Il ne fait aucun doute que la démarche des États-Unis et de l’OTAN visant à persuader la Finlande (et la Suède) de devenir membres de l’OTAN a également une dimension géoéconomique. Le secrétaire général de l’Alliance, Jens Stoltenberg, a récemment déclaré que « si la Finlande et la Suède rejoignent l’Alliance, l’OTAN aura davantage de possibilités de contrôler la situation dans le Grand Nord ». Il a expliqué que « ces deux pays disposent de forces armées modernes capables d’opérer avec précision dans les conditions difficiles du Grand Nord ».

Les États-Unis espèrent que l' »expertise » que la Suède et la Finlande peuvent apporter à l’alliance pour opérer dans les conditions arctiques et subarctiques est inestimable et pourrait changer la donne dans le cadre d’une lutte acharnée pour le contrôle des vastes ressources minérales qui se trouvent dans le Grand Nord, où la Russie a jusqu’à présent pris une longueur d’avance.

Alors que la glace polaire fond à une vitesse sans précédent dans l’Arctique, les plus grands acteurs mondiaux considèrent la région comme un nouveau « no man’s land » à saisir. Certains rapports récents ont fait état d’un projet d’intégration des forces aériennes de quatre pays nordiques – le Danemark, la Norvège, la Finlande et la Suède – entrepris avec une orientation anti-russe non dissimulée

Sur le plan militaire, la Russie est contrainte de supporter le lourd fardeau financier d’une évaluation à 360 degrés de son programme de sécurité nationale. La Russie ne dispose d’aucun système d’alliance pour compléter ses ressources militaires. Dans une annonce importante faite en février, le Kremlin a supprimé de sa politique arctique toute mention du Conseil de l’Arctique, soulignant la nécessité de donner la priorité aux intérêts russes dans l’Arctique et de s’efforcer d’obtenir une plus grande autonomie pour ses projets industriels dans l’Arctique.

La politique arctique révisée appelle au « développement des relations avec les États étrangers sur une base bilatérale, en tenant compte des intérêts nationaux de la Fédération de Russie dans l’Arctique ». Cette décision intervient quelques jours après qu’un fonctionnaire du département d’État américain a déclaré que la coopération avec la Russie dans l’Arctique était désormais virtuellement impossible« .

Source : https://lecourrierdesstrateges.fr/2023/04/07/guerre-dukraine-jour-408-les-dirigeants-occidentaux-entre-bataille-immobile-et-pensee-figee/


1 - En référence à la pénitence d'Henri IV, l'expression « aller à Canossa » désigne le fait de céder complètement devant quelqu'un, d'aller s'humilier devant son ennemi.
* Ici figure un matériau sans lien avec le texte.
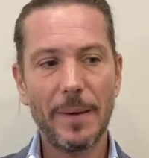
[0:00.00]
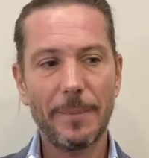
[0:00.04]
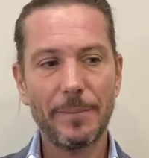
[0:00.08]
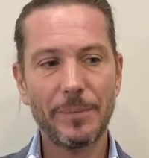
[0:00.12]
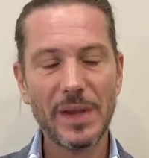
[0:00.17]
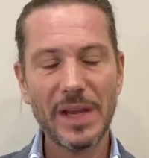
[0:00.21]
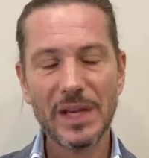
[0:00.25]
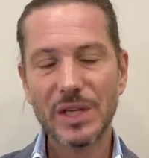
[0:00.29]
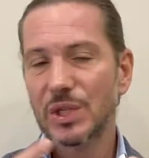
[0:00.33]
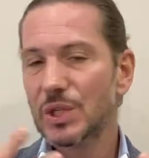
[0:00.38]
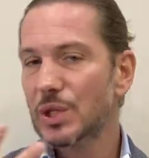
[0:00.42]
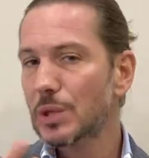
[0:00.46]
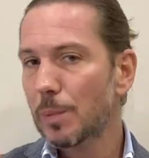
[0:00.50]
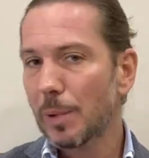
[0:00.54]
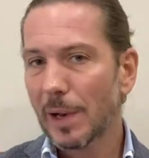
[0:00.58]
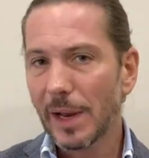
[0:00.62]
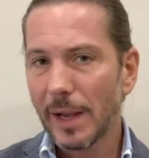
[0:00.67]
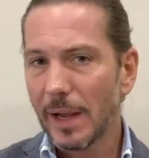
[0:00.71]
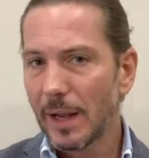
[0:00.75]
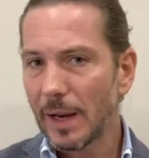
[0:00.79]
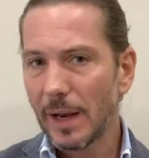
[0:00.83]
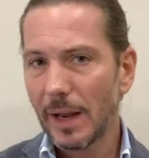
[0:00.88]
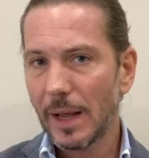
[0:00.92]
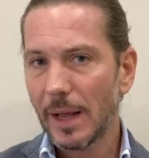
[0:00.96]

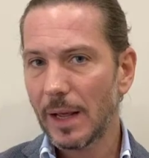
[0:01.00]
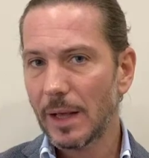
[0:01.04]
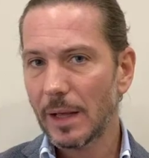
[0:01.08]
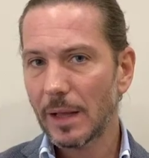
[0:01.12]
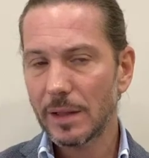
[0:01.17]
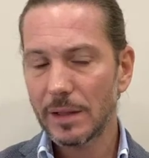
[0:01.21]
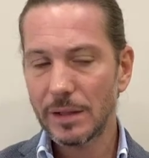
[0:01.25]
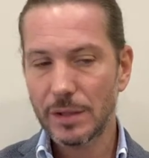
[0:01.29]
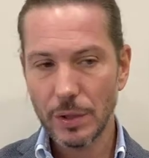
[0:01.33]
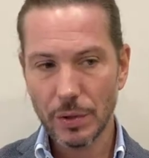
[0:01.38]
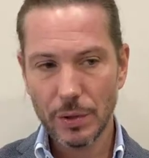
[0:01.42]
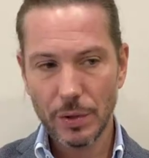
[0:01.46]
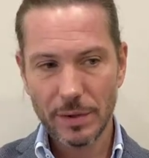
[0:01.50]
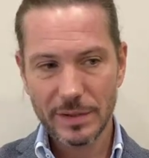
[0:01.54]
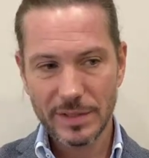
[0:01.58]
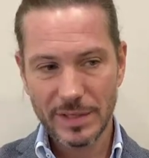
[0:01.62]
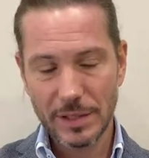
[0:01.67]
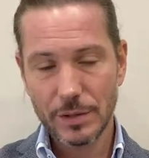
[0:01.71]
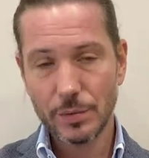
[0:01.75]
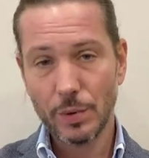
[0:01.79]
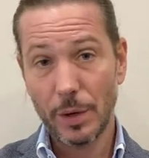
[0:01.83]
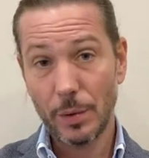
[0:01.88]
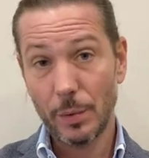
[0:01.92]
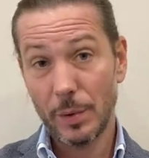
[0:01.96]
explaining the,
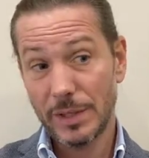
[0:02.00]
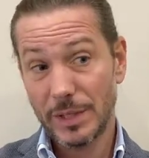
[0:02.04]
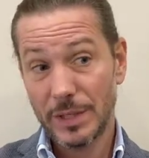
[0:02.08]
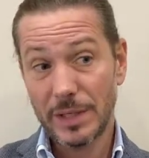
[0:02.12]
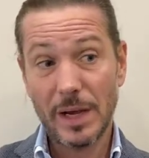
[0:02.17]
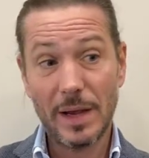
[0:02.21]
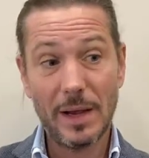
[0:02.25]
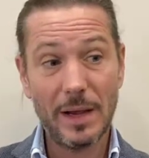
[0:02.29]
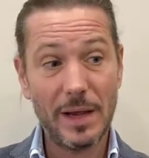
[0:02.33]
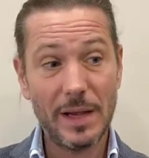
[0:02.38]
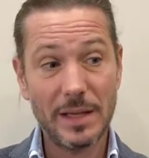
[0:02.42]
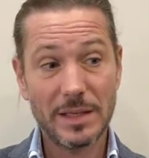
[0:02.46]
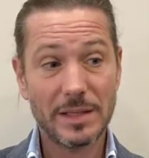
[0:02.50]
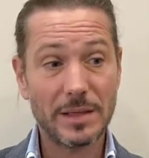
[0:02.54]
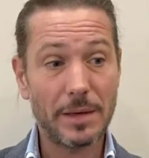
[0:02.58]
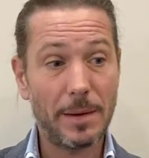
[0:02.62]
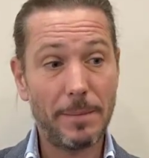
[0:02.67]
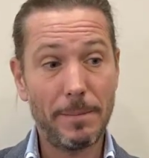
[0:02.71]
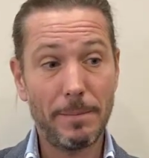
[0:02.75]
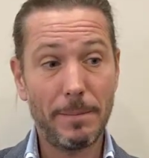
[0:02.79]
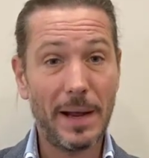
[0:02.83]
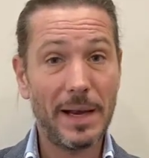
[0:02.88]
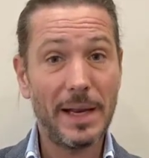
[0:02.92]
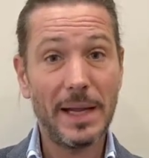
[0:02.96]
that's why we say it's
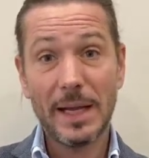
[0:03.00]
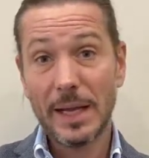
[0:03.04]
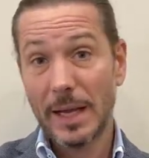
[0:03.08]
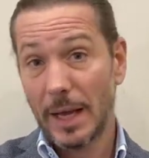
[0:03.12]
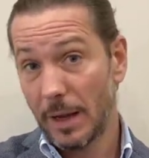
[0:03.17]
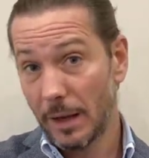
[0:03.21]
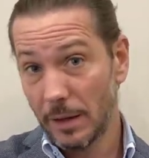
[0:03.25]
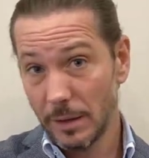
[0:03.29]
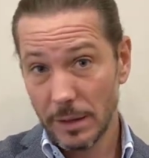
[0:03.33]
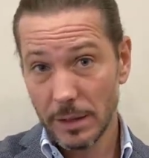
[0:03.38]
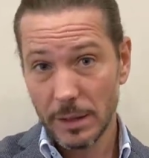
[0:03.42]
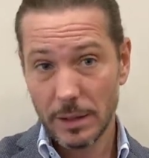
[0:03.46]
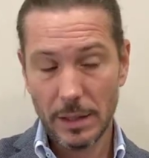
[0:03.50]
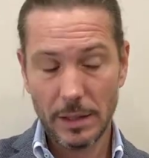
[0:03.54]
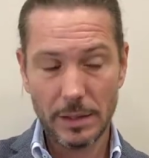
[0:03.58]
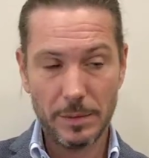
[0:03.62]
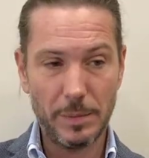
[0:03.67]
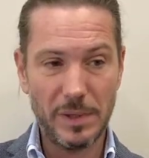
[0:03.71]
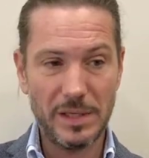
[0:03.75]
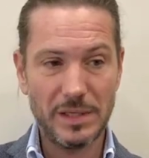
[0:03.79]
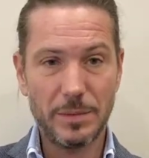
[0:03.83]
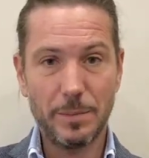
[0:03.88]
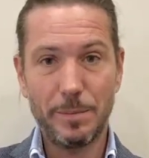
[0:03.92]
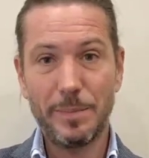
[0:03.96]
Manichaean, it
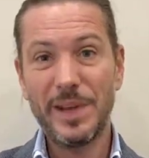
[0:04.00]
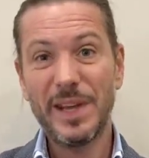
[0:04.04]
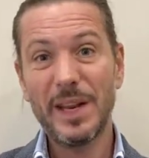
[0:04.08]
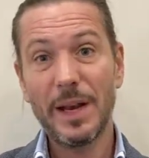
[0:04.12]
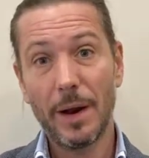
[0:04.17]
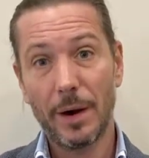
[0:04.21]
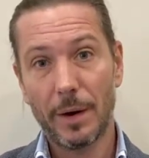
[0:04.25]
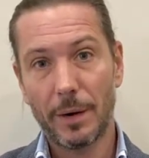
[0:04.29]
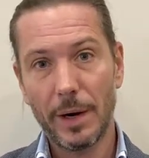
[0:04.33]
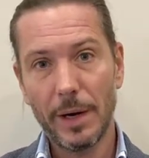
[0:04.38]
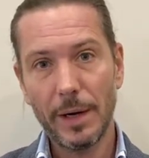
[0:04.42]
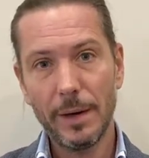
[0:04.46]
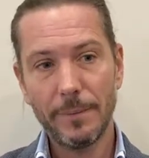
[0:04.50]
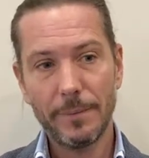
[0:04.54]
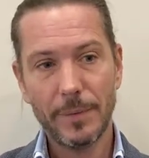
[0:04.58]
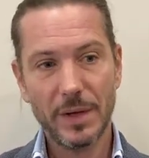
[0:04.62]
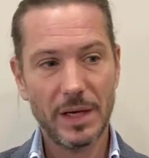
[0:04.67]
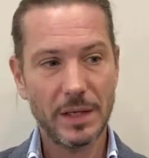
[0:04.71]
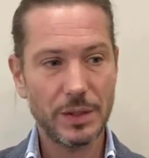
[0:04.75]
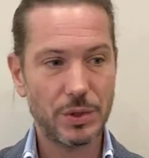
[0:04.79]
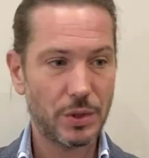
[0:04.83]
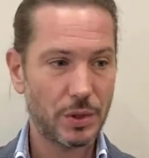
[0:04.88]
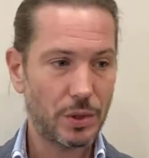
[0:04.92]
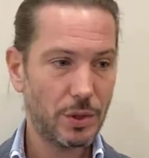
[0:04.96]
means binary.
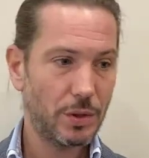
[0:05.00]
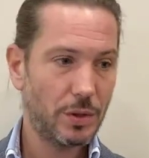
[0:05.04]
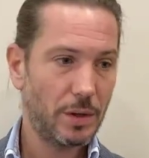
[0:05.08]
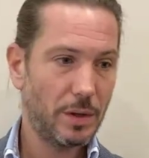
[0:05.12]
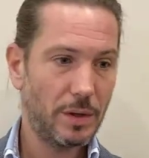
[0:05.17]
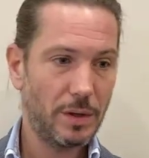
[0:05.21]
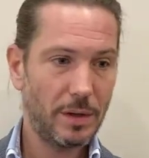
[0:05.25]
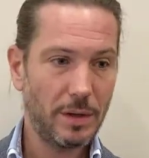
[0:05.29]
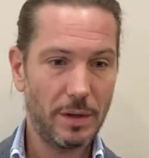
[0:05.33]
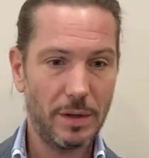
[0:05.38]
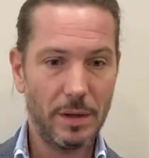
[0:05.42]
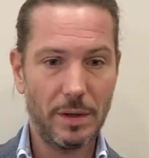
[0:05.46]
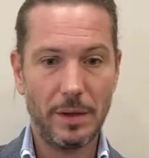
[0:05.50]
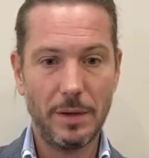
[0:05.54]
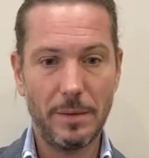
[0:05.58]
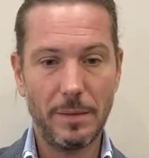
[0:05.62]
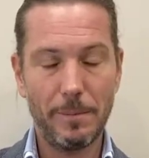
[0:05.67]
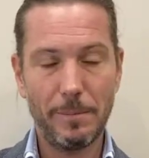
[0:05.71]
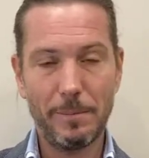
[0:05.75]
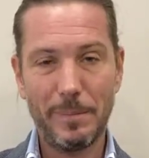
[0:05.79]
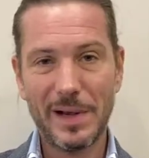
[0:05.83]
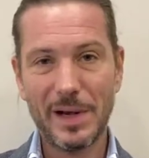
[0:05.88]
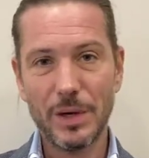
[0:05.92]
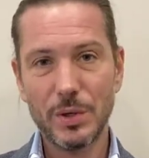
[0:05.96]
It's
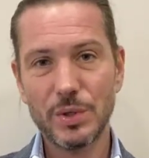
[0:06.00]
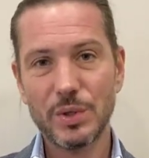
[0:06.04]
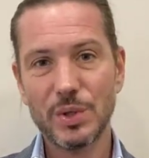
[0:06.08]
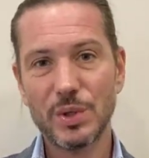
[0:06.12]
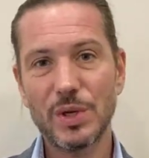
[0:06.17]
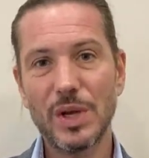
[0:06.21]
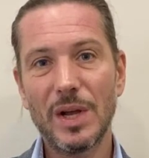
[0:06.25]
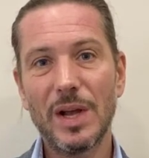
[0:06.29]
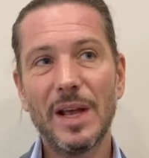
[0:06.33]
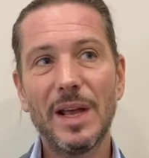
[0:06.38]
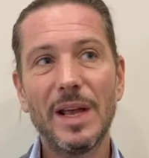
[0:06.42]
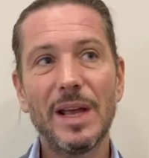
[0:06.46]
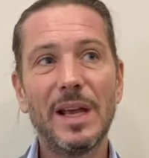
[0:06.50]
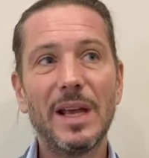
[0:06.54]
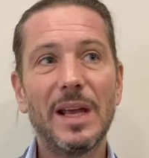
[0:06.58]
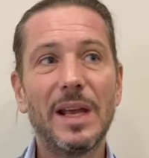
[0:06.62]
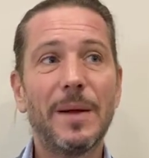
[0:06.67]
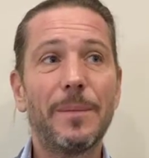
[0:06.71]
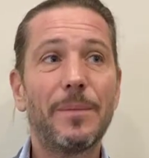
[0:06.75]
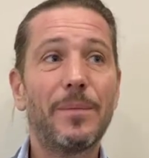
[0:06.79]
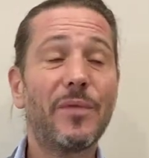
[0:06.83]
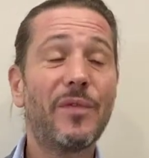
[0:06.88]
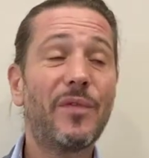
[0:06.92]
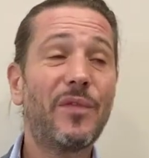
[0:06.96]
because
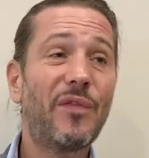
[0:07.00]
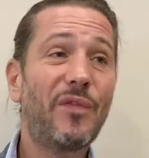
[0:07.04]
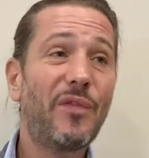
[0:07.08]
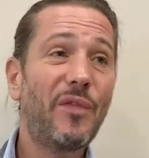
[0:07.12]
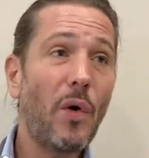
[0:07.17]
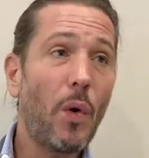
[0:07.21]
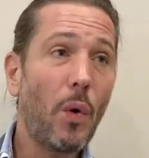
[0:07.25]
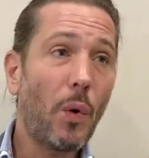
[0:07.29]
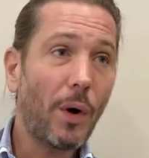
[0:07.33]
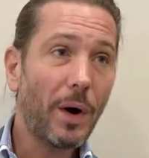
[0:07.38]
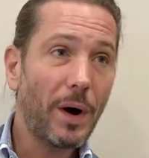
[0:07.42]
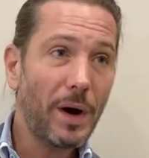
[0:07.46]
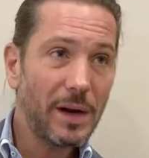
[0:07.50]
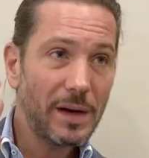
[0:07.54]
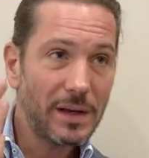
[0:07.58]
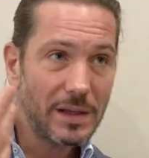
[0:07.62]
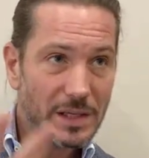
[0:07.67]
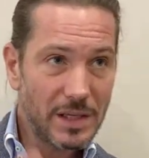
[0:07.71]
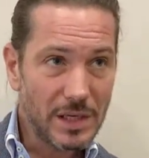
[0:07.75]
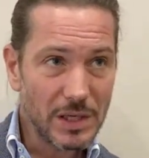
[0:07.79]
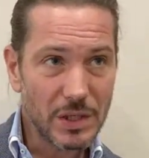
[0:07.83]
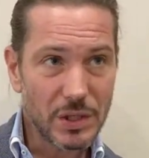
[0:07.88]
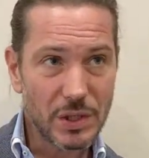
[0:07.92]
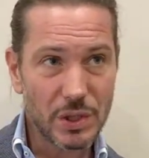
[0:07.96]
for
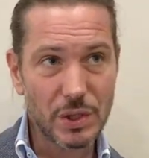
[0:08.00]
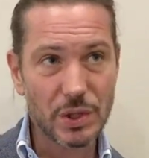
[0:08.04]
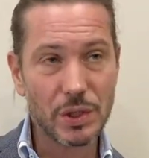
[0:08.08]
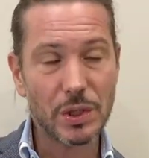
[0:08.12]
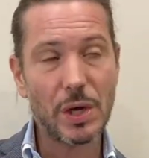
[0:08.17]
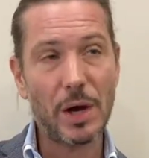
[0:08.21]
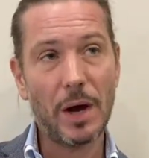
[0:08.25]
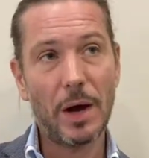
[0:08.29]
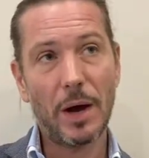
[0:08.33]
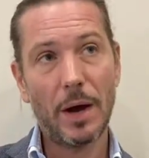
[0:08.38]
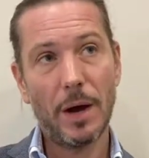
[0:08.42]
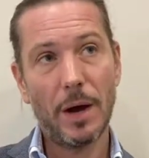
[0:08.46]
this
Utilisée pour la première fois par Anastasius Grün, un des meneurs du mouvement libéral autrichien, l'expression a notamment été employée par Bismarck dans le cadre du Kulturkampf allemand où, après l'introduction du Kanzelparagraph et la loi anti-jésuite, le pape Pie IX eut refusé d'accréditer le cardinal Gustave-Adolphe de Hohenlohe-Schillingsfürst en tant qu'ambassadeur auprès du Saint-Siège. Le chancelier du Reich, en proclamant le 14 mai 1872 devant le Reichstag : « nous n'irons pas à Canossa ! » a immortalisé le dicton.